Location: Sudbury, Ontario, Canada

Date of Impact: 1.8 billion years ago

Crater Size: 37 miles by 18 miles

The Sudbury Basin is the oldest known impact crater in North America. There’s not much to see from the town of Sudbury that would give away the presence of such a large crater, but there’s ample evidence underground. Starting in the 1880s, miners discovered rich deposits of nickel, palladium, copper and other valuable metals in Sudbury’s soil, clues that point to a cataclysmic event deep in the region’s past.

Scientists believe it was an icy comet, not a meteor, that slammed to Earth 1.8 billion years ago and splashed down in the shallow coastal waters of an ancient supercontinent called Nuna. The only life on earth at that time was single-celled organisms, so nothing was there to witness the colossal impact, which sent hunks of debris flying as far as present-day Minnesota, about 750 miles away.

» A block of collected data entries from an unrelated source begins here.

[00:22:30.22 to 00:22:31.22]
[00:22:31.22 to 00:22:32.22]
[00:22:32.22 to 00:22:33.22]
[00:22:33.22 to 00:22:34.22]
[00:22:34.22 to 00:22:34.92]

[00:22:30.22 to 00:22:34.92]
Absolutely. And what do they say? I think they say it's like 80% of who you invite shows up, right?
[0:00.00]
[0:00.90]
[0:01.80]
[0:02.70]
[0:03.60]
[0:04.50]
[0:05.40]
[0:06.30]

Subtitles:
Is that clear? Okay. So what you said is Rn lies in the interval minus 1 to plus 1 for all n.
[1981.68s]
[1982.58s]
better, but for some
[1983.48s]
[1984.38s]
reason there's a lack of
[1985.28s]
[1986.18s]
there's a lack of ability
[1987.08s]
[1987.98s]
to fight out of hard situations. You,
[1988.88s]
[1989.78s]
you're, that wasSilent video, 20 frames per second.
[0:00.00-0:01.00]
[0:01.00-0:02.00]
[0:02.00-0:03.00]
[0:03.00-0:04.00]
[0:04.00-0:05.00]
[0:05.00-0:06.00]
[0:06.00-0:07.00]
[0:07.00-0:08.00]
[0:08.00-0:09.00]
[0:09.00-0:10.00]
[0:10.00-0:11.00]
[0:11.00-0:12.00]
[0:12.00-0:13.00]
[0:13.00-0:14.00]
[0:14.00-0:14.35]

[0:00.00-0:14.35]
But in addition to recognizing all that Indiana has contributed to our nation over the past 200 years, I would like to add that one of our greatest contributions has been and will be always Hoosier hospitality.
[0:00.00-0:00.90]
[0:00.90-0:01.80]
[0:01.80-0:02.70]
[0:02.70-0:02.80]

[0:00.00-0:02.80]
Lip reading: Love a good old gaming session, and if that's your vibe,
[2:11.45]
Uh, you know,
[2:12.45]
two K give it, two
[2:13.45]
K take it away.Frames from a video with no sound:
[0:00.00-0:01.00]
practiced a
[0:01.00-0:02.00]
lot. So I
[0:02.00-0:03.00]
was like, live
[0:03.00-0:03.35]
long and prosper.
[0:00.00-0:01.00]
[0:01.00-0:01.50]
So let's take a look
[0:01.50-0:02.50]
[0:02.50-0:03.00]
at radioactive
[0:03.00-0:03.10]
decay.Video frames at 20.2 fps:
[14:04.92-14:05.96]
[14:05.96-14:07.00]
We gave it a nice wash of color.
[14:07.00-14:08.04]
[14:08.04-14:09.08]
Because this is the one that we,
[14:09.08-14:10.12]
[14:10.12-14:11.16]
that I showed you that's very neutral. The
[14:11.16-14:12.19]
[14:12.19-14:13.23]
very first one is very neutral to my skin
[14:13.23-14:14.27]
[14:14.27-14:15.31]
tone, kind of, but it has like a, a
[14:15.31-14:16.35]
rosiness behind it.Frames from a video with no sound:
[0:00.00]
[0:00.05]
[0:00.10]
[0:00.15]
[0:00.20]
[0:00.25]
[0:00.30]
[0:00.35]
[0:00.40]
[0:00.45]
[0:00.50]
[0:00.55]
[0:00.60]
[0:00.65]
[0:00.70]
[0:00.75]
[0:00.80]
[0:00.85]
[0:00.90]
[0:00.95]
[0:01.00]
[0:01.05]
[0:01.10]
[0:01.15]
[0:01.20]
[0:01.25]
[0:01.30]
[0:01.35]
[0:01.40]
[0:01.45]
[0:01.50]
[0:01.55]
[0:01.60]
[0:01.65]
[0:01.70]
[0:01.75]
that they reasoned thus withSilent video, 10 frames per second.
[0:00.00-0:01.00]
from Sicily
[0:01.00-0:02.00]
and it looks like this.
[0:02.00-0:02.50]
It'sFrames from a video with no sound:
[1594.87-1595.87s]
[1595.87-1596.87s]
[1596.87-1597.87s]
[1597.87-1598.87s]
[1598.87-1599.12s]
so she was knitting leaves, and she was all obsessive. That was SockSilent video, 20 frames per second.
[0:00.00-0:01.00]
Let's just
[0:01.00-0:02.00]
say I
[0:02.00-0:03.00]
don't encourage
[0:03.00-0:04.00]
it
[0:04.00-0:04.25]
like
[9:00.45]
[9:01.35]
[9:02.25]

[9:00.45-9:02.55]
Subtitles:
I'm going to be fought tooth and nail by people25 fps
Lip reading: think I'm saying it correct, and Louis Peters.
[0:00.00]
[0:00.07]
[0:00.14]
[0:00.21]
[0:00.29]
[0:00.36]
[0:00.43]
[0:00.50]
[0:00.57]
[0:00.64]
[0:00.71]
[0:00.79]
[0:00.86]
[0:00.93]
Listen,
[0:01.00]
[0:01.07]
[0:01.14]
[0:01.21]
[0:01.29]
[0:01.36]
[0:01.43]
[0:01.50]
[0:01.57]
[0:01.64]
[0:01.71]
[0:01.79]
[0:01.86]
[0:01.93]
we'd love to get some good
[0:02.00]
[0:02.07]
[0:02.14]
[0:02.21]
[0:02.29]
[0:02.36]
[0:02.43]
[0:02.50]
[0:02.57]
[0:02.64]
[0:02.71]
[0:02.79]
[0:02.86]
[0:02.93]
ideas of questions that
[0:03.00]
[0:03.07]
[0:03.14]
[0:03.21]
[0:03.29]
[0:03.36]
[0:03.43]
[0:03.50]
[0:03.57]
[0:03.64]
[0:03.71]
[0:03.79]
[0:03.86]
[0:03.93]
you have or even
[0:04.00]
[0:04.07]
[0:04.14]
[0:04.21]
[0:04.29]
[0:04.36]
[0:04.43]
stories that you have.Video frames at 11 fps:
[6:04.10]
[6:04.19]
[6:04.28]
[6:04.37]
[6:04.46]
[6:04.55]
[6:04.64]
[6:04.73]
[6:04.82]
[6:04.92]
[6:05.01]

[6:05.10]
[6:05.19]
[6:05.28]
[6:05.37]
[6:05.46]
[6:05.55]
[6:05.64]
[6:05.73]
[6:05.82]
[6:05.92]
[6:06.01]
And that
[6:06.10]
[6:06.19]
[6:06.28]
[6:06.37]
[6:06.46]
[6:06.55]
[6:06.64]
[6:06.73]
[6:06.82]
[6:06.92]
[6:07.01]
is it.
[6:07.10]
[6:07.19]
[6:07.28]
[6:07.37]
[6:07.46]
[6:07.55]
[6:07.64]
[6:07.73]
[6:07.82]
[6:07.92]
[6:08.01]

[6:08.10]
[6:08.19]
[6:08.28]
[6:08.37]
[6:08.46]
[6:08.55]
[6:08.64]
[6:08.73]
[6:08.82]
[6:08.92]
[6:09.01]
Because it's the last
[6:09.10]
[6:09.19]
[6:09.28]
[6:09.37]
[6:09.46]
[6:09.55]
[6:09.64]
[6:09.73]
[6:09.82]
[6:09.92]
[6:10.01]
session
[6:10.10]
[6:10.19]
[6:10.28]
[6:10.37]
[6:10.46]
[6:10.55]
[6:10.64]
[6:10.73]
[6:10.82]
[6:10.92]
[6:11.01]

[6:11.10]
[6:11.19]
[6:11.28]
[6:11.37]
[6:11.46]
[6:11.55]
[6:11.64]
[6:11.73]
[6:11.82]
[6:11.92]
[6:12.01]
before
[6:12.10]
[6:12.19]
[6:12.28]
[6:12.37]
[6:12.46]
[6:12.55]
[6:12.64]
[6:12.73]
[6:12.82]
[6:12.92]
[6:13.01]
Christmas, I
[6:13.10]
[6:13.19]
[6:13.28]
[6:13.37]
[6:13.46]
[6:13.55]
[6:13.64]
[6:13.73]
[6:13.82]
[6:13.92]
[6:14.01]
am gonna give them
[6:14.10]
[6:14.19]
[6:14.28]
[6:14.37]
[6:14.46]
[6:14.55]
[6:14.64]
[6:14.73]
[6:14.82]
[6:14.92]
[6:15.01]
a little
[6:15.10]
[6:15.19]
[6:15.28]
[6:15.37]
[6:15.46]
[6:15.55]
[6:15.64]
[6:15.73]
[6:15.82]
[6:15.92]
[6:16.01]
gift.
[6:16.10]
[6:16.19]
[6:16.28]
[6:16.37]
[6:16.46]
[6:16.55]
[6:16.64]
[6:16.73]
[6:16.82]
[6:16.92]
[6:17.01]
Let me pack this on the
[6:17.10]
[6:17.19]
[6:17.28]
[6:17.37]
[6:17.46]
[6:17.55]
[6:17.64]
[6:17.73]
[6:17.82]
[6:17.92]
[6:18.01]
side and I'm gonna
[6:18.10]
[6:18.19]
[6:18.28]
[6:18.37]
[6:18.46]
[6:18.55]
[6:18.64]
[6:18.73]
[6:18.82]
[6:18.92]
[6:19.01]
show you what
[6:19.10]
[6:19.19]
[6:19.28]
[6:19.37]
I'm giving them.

Geologists have found evidence that the force of the impact at Sudbury created huge subterranean magma fields rivaling some of the world’s largest volcanoes and left a crater that originally measured 93 miles in diameter.

Chicxulub Crater

Chicxulub crater
Mark Garlick/Science Photo Library/Getty Images
Illustration of the Chicxulub crater, shortly after its formation, off the coast of present-day Mexico. The asteroid that caused this is widely believed to have provoked the extinction of the dinosaurs and other species at this time.

Location: Chicxulub, Yucatán, Mexico

Date of Impact: 66 million years ago

Size of Crater: 100 miles in diameter

In the Mayan language, Chicxulub means “tail of the devil,” an appropriate name for the impact event that forever altered life on planet Earth. About 66 million years ago, an asteroid or comet measuring between 9 and 18 miles across crashed into the Gulf of Mexico with the explosive violence of 100 million atomic bombs and created a fireball that burned at 18,000 degrees Fahrenheit.

Even before the molten debris rained down from the sky, lighting unquenchable fires across the world, a shockwave of air pulverized all plant and animal life within a 1,000-mile radius of the impact site. That was followed by magnitude 10 earthquakes, volcanic eruptions and killer tsunamis up to 1,000 feet tall.

The deadliest consequences of the asteroid impact took more time to take effect. The collision ejected 100 billion tons of sulphate-rich dust into the atmosphere that, along with the smoke from raging fires, blocked out the sun. Global temperatures dropped by 78 degrees Fahrenheit, with up to 16 years of subfreezing temperatures worldwide. The Chicxulub event caused the extinction of 75 percent of all species on land and sea, including the dinosaurs.